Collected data

===============

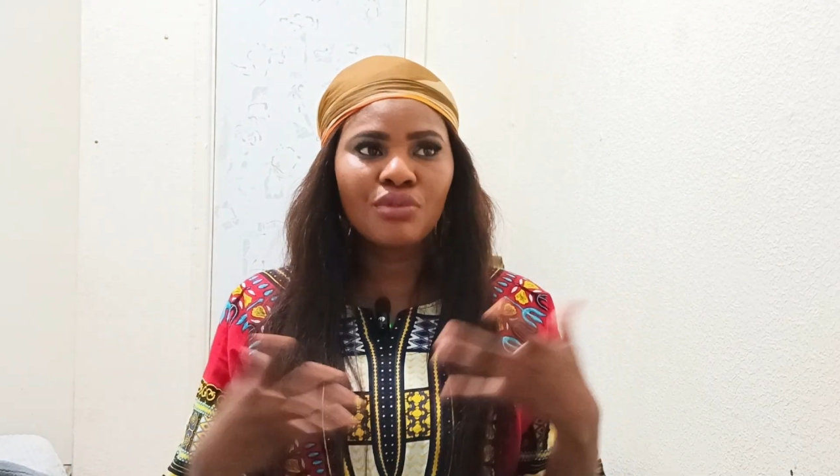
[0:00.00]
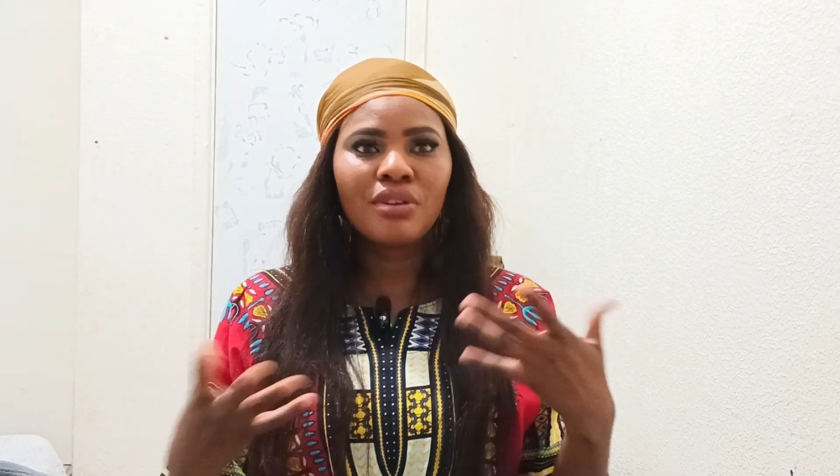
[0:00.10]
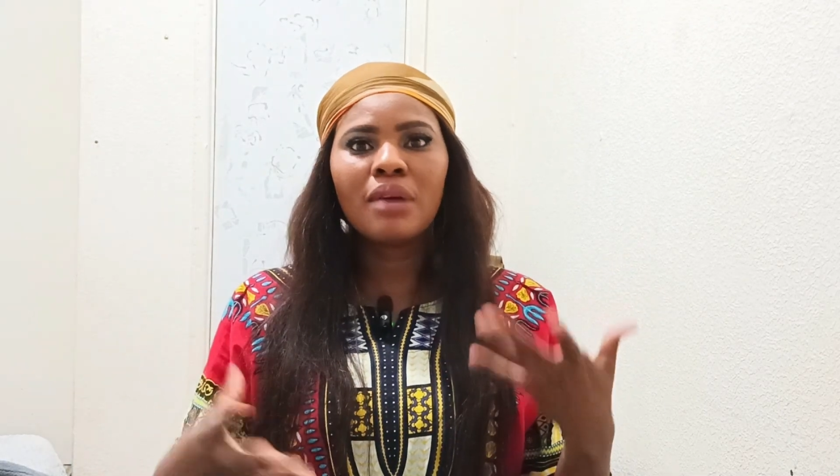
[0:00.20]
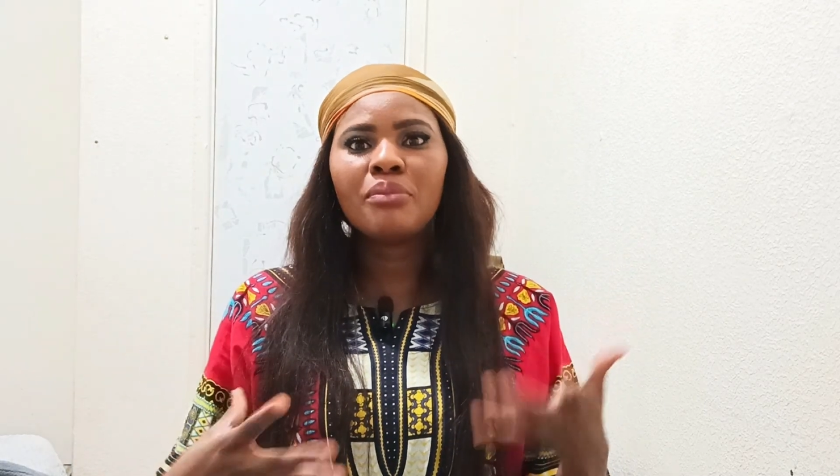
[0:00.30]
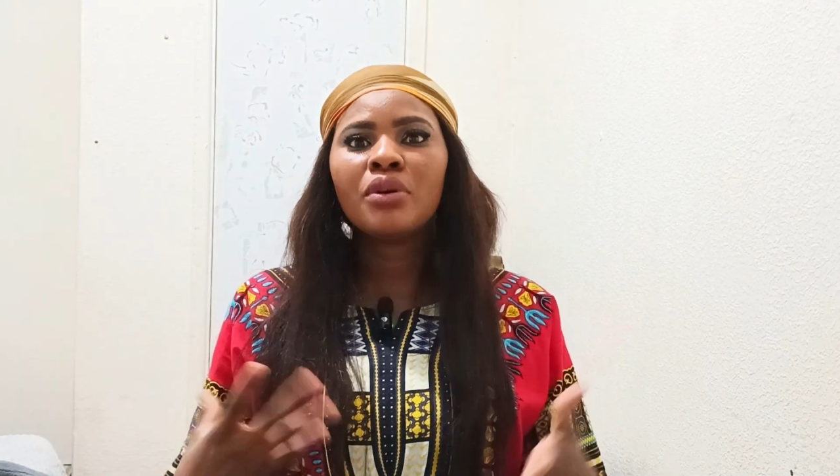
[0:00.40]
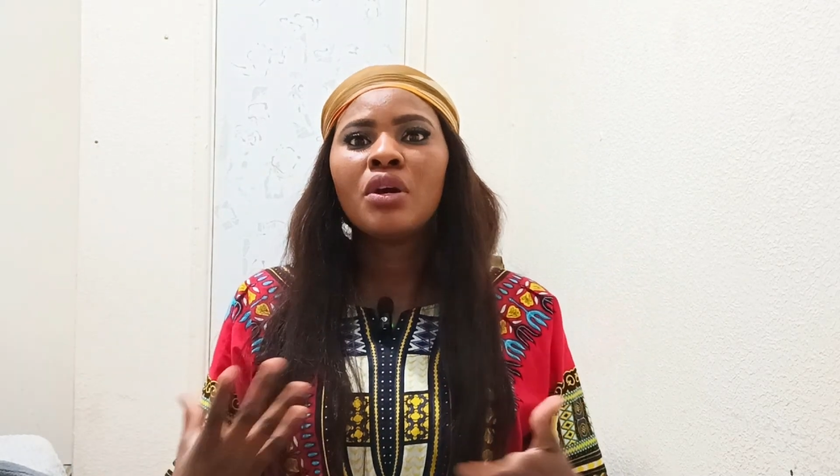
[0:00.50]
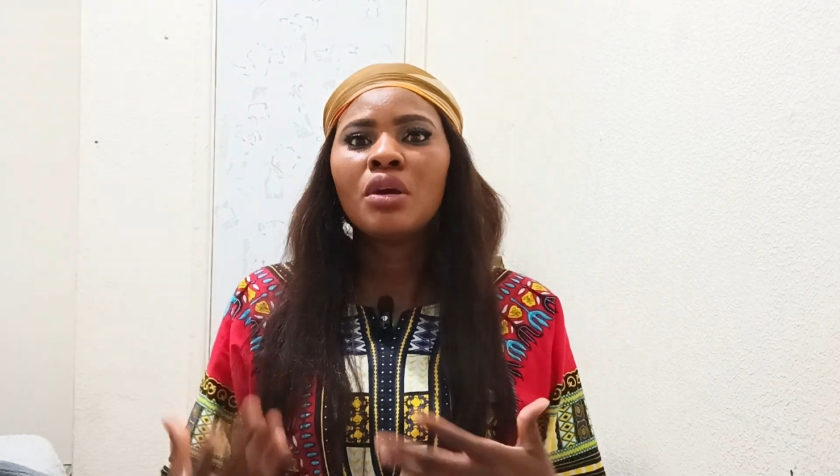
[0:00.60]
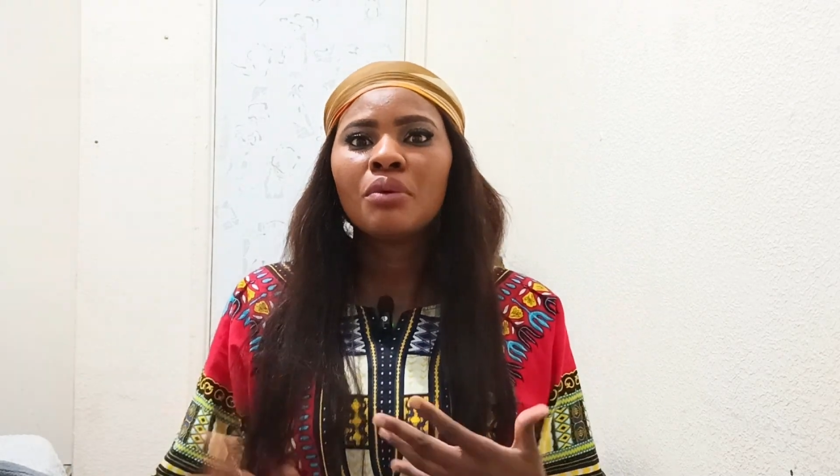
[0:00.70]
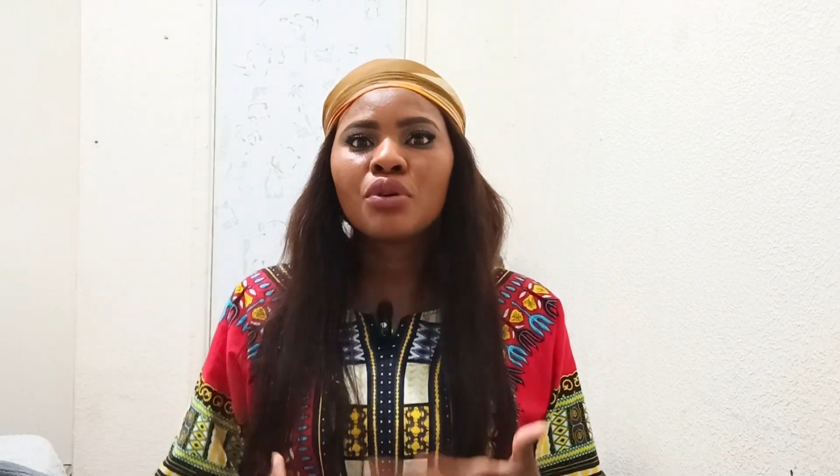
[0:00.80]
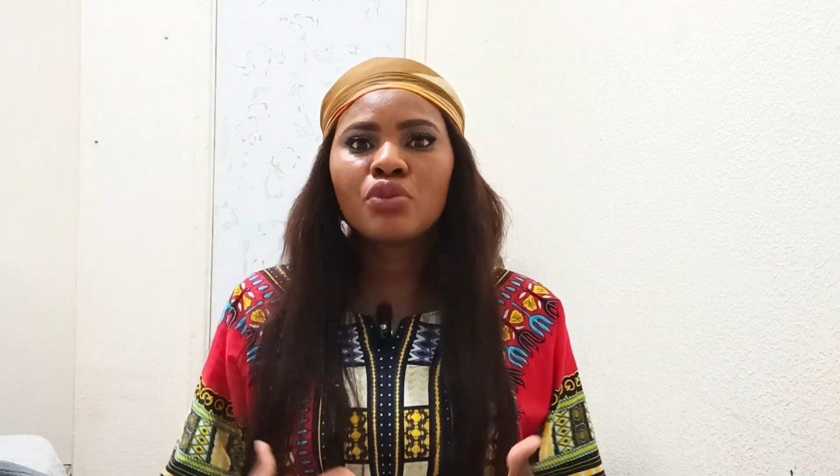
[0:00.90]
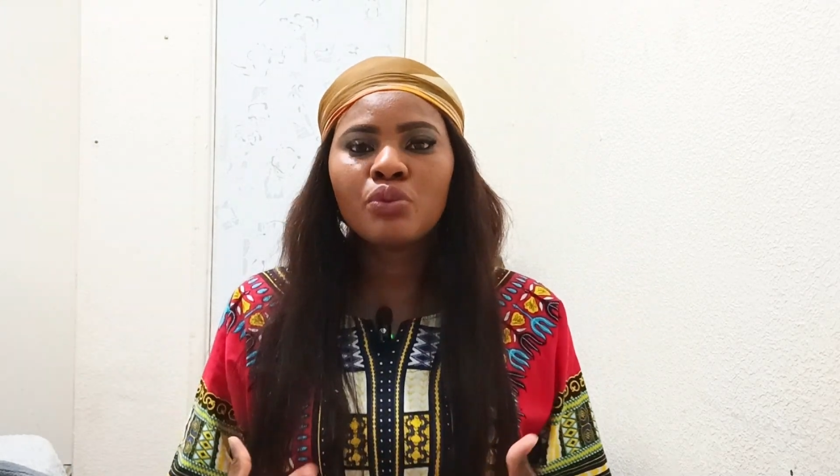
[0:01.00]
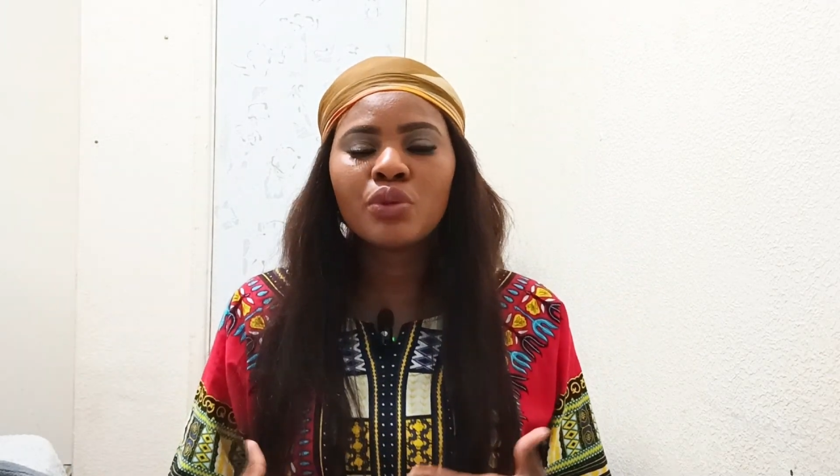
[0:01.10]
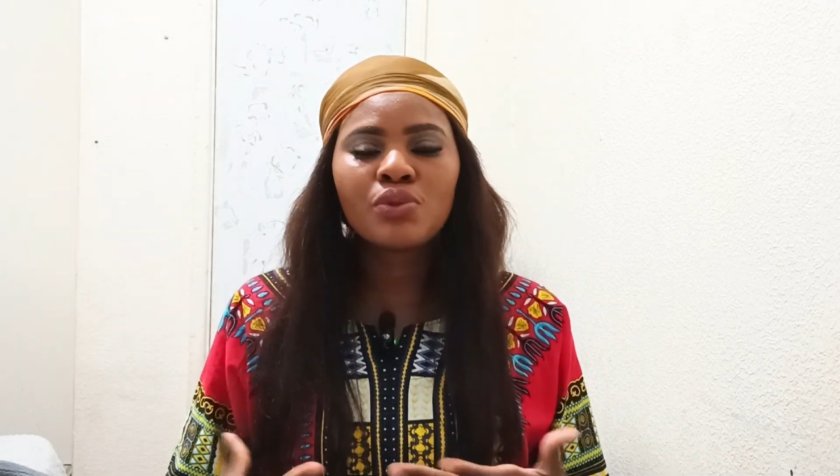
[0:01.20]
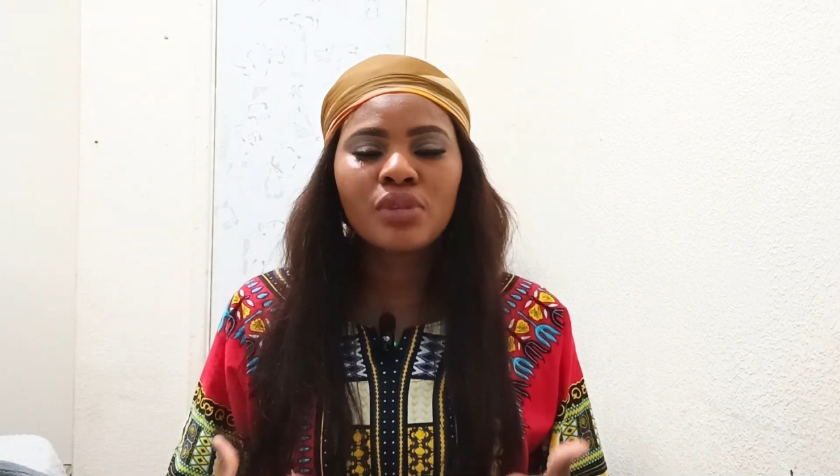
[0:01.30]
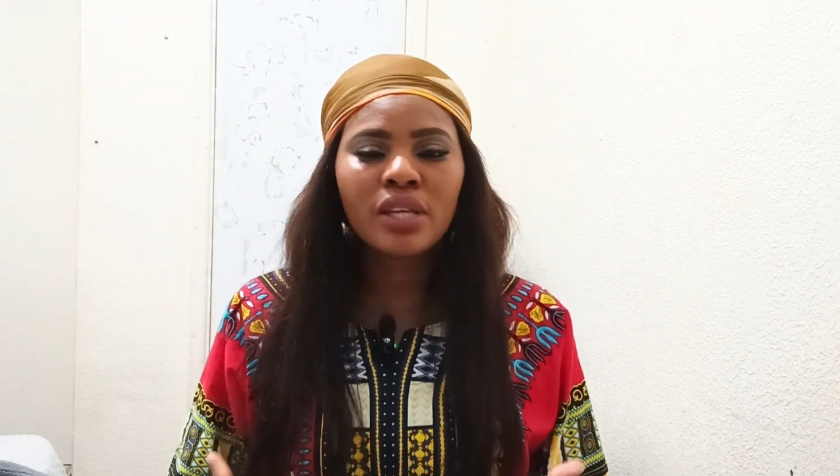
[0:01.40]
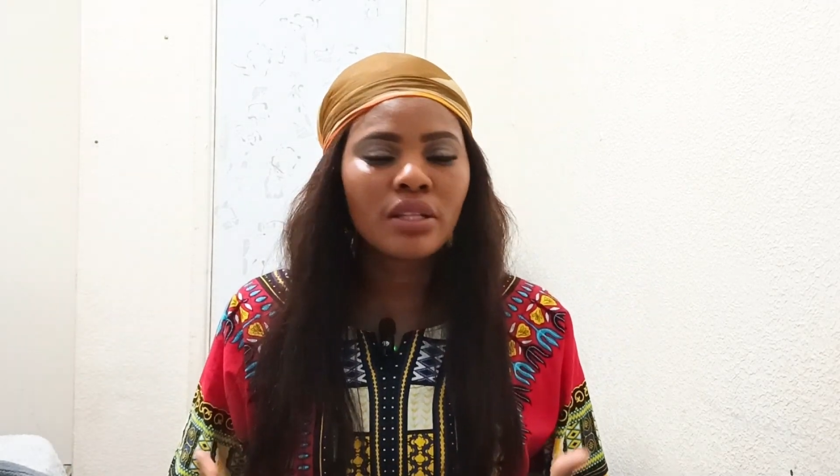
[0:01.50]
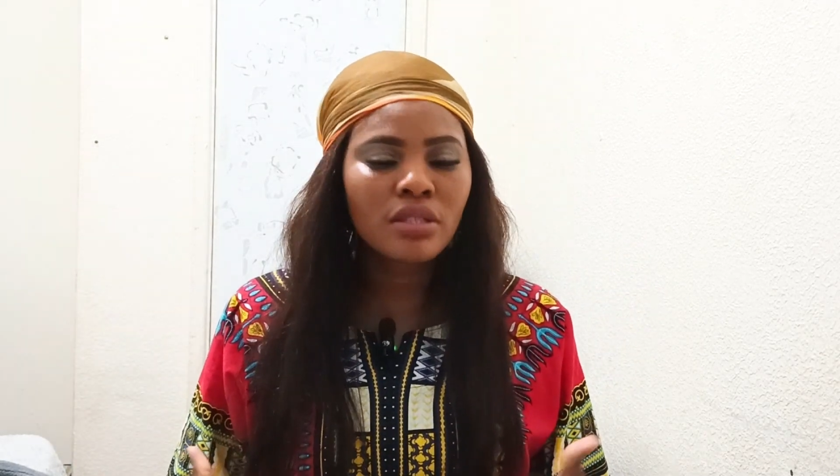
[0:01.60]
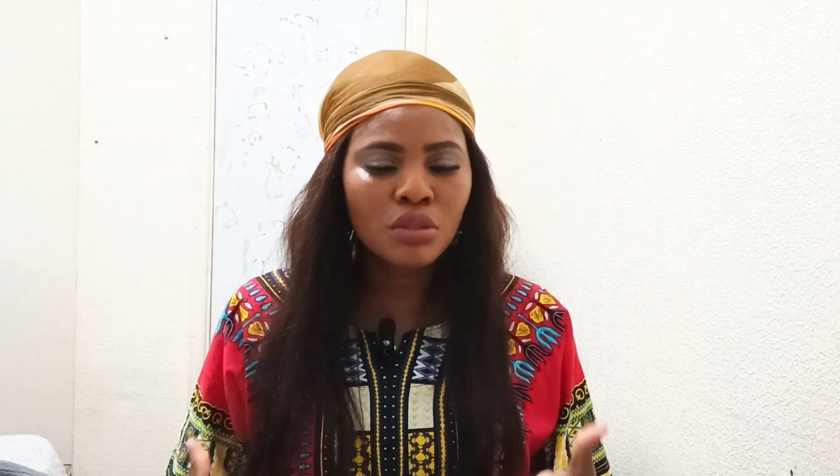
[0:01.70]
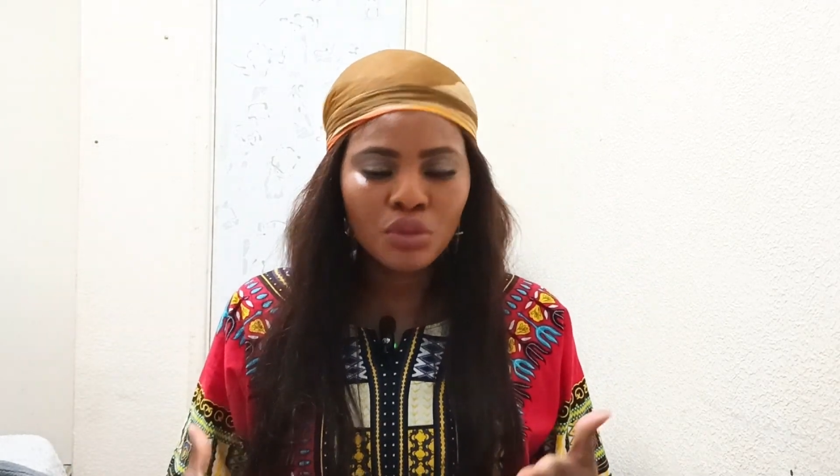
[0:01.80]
to grab, because you want to get.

===============

**TASK TO COMPLETE**. Type out the data above again exactly as written, minus the images.

**ANSWER SPACE**.
[0:00.00]
[0:00.10]
[0:00.20]
[0:00.30]
[0:00.40]
[0:00.50]
[0:00.60]
[0:00.70]
[0:00.80]
[0:00.90]
[0:01.00]
[0:01.10]
[0:01.20]
[0:01.30]
[0:01.40]
[0:01.50]
[0:01.60]
[0:01.70]
[0:01.80]
to grab, because you want to get.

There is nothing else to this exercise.